Local councils forced about a hundred Christians to leave or renounce their faith. The police did not intervene immediately and at least 40 people were forced to take refuge in churches after their property was destroyed. According to some oraganizations, there has been an increase in violence against the Christian community in this Indian State this year.

Sukma (AsiaNews) - To leave the village or to renounce being Christian: this is the choice faced by about a hundred faithful in the Indian tribal majority state of Chhattisgarh. On 17 November, eight panchayats (local councils) in the Sukma district passed a resolution forbidding Christians to remain in their territories. Otherwise their property and fields would be looted, they were told.
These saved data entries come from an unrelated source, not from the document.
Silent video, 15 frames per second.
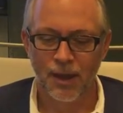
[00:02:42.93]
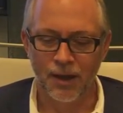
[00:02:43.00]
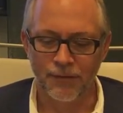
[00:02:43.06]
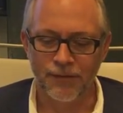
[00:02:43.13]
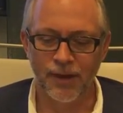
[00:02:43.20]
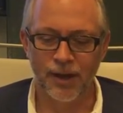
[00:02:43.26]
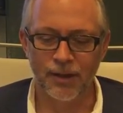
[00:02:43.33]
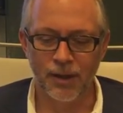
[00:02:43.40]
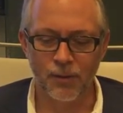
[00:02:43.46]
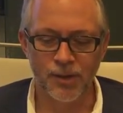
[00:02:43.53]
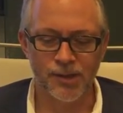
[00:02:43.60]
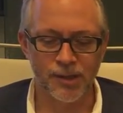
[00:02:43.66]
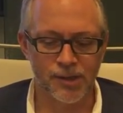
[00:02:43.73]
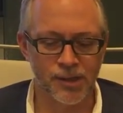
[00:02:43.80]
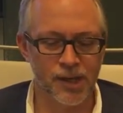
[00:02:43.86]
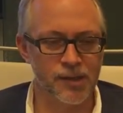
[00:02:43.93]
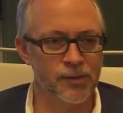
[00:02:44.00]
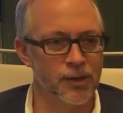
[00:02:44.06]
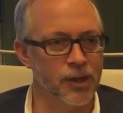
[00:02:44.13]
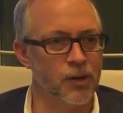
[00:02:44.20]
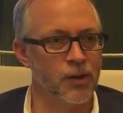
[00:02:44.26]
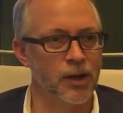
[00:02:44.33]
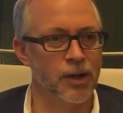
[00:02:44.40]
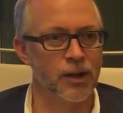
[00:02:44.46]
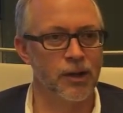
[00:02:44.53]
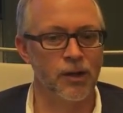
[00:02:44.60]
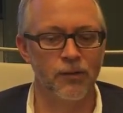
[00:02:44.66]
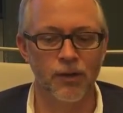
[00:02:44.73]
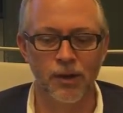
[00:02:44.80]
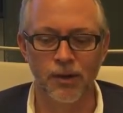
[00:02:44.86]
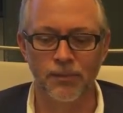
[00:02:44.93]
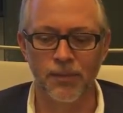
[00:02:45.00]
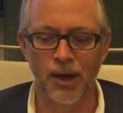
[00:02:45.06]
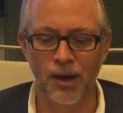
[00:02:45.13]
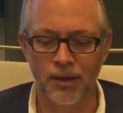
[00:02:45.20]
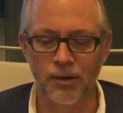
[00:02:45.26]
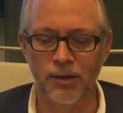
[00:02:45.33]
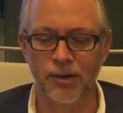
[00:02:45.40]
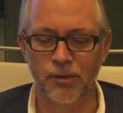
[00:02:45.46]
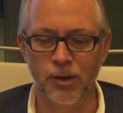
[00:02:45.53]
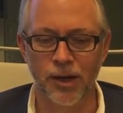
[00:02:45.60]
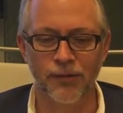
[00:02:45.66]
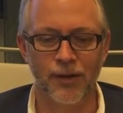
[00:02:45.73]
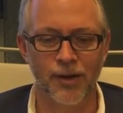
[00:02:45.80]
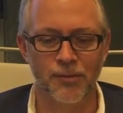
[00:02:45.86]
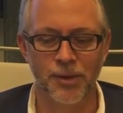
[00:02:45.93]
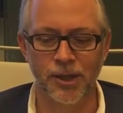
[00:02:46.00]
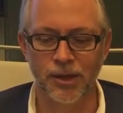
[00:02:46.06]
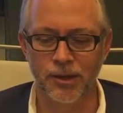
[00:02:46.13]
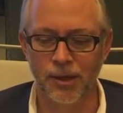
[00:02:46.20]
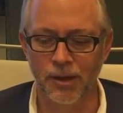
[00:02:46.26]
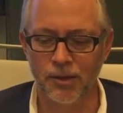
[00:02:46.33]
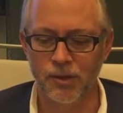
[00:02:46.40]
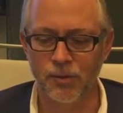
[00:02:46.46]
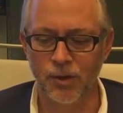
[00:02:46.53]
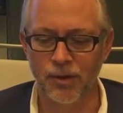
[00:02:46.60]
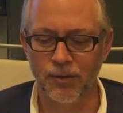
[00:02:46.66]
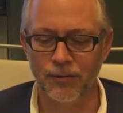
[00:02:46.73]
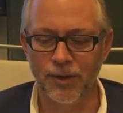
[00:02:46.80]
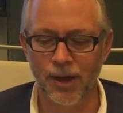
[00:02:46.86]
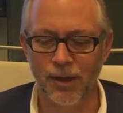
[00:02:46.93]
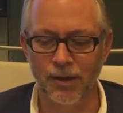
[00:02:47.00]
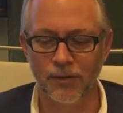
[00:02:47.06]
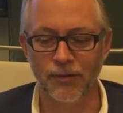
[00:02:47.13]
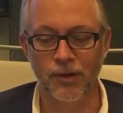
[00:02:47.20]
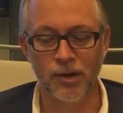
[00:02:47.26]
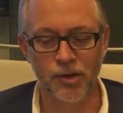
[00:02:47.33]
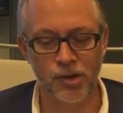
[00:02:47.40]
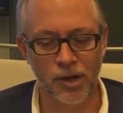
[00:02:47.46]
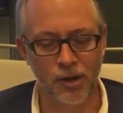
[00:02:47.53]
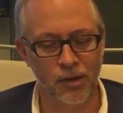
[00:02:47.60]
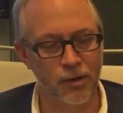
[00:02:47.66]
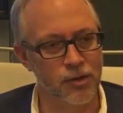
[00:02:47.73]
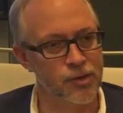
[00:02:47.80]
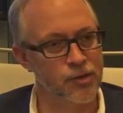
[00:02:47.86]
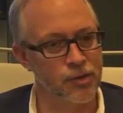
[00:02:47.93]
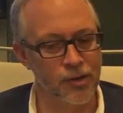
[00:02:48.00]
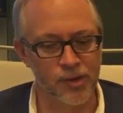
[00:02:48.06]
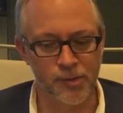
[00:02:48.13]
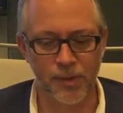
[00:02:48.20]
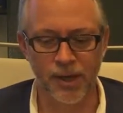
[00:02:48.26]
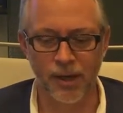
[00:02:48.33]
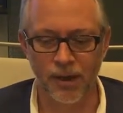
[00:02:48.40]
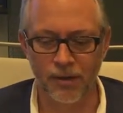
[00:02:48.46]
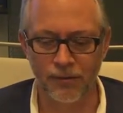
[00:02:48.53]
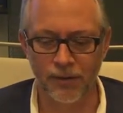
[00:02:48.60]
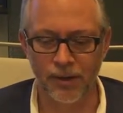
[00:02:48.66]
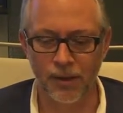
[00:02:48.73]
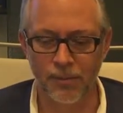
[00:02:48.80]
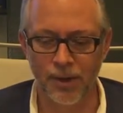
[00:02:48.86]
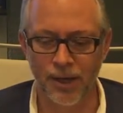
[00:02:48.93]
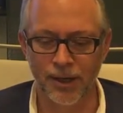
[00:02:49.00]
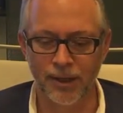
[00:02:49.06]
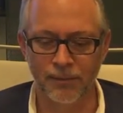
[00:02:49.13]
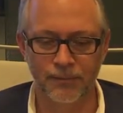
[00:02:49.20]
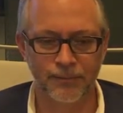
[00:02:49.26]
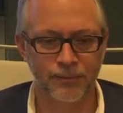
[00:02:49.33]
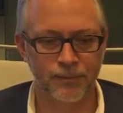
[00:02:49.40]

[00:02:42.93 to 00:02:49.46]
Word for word: And finally, we successfully created over $125 million worth of value for our shareholders through the spinout of Filo Mining.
The sarpanch (village headman) of Michwar, one of the eight villages involved (Dabba, Doodhiras, Gonderas, Gurli, Jagadlanar, Kundanpal, Kunna), also upheld the measure, stating that the decisions taken by the panchayats overrode the Indian Constitution, which guarantees freedom of religion and belief under Article 25.

The next day, the Christians filed a complaint at the Gadiras police station, accompanying it with audio evidence documenting the allegations of the Michwar sarpanch. But the officers refused to register an initial information report (FIR), which was necessary to start an investigation. Instead, they asked to be escorted to the camps. By the time they reached the site, a mob of about 1,500 people had already looted Christian crops. The police left the area without offering any help, the Christians later reported.

On 19 November, the Chhattisgarh Christian Forum (CCF) brought the matter to the attention of the Sukma district authorities, who ordered the complaint to be registered. But as of 21 November, the request had still not been followed up. In the meantime, about 40 forced to leave their villages because their land was plundered, have found refuge in a church in Michwar.

‘These incidents are not only occurring in Sukma, but are affecting Christians in many districts,’ explained Fr Thomas Vadakumkara, of the Jagadalpur diocese, when asked by AsiaNews. ‘Fundamental rights are systematically denied: burying the dead, staying on one's own land and cultivating one's own fields. This discrimination undermines human dignity and violates the principles laid down in the Indian Constitution'.

According to the United Christian Forum (UCF), a Delhi-based organisation, there has been an increase in violence and discrimination against Christians in at least 23 of India's 28 states. Until October this year, 673 incidents of violence against the Christian community were recorded. The state of Uttar Pradesh recorded the highest number of hate crimes with 182 incidents, followed by Chhattisgarh with 139 cases.